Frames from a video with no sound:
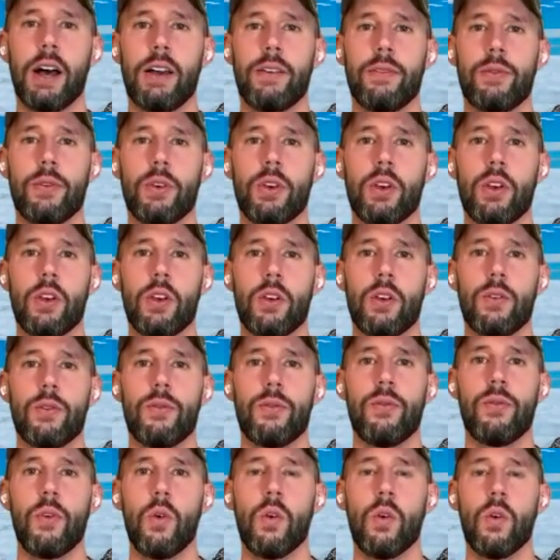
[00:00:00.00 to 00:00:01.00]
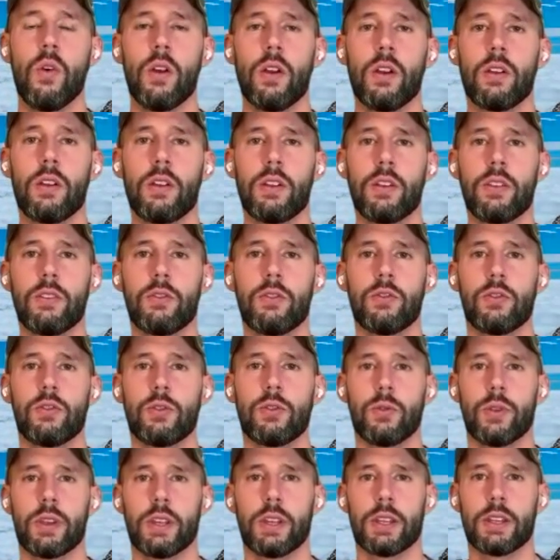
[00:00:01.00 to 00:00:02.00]
5, 4,
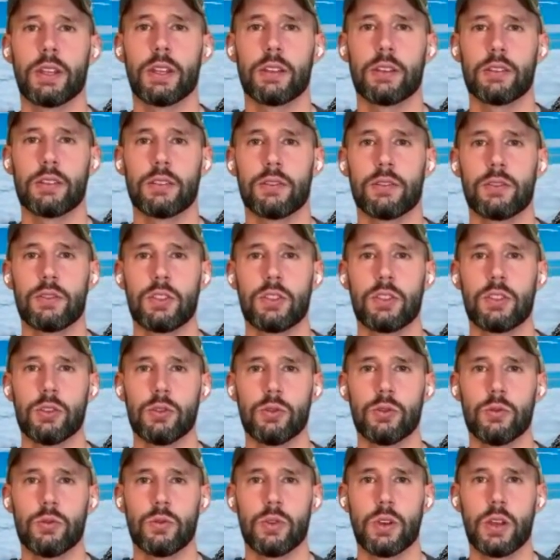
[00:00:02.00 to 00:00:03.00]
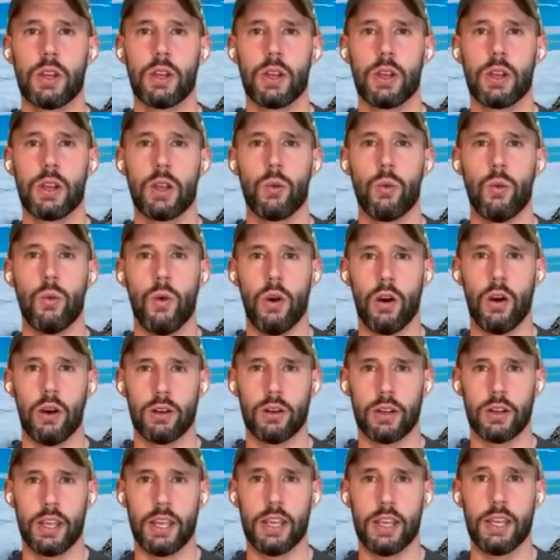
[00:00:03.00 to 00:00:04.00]
3, 2,
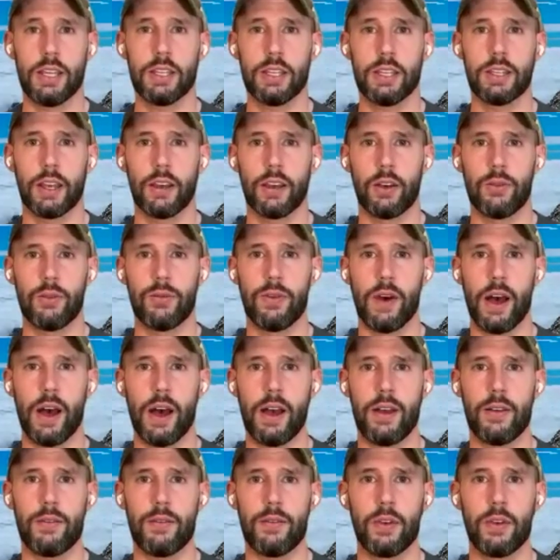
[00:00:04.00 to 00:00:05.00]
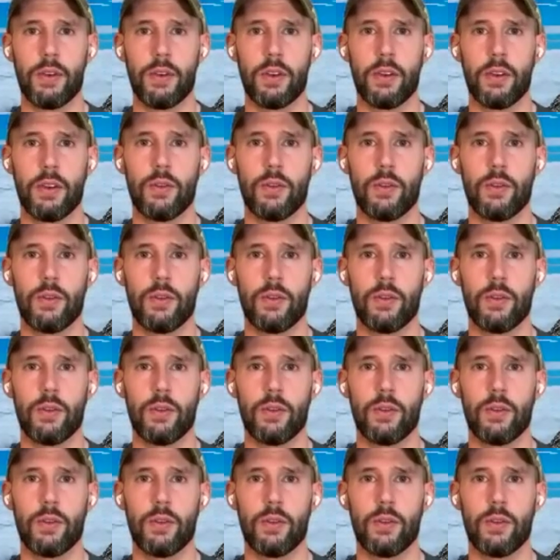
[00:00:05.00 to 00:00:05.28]
1. Inhale. 5,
####
▶ ACTION ITEM
Reproduce every entry word for word, but skip any pictures.

▶ WRITTEN ANSWER
Frames from a video with no sound:
[00:00:00.00 to 00:00:01.00]
[00:00:01.00 to 00:00:02.00]
5, 4,
[00:00:02.00 to 00:00:03.00]
[00:00:03.00 to 00:00:04.00]
3, 2,
[00:00:04.00 to 00:00:05.00]
[00:00:05.00 to 00:00:05.28]
1. Inhale. 5,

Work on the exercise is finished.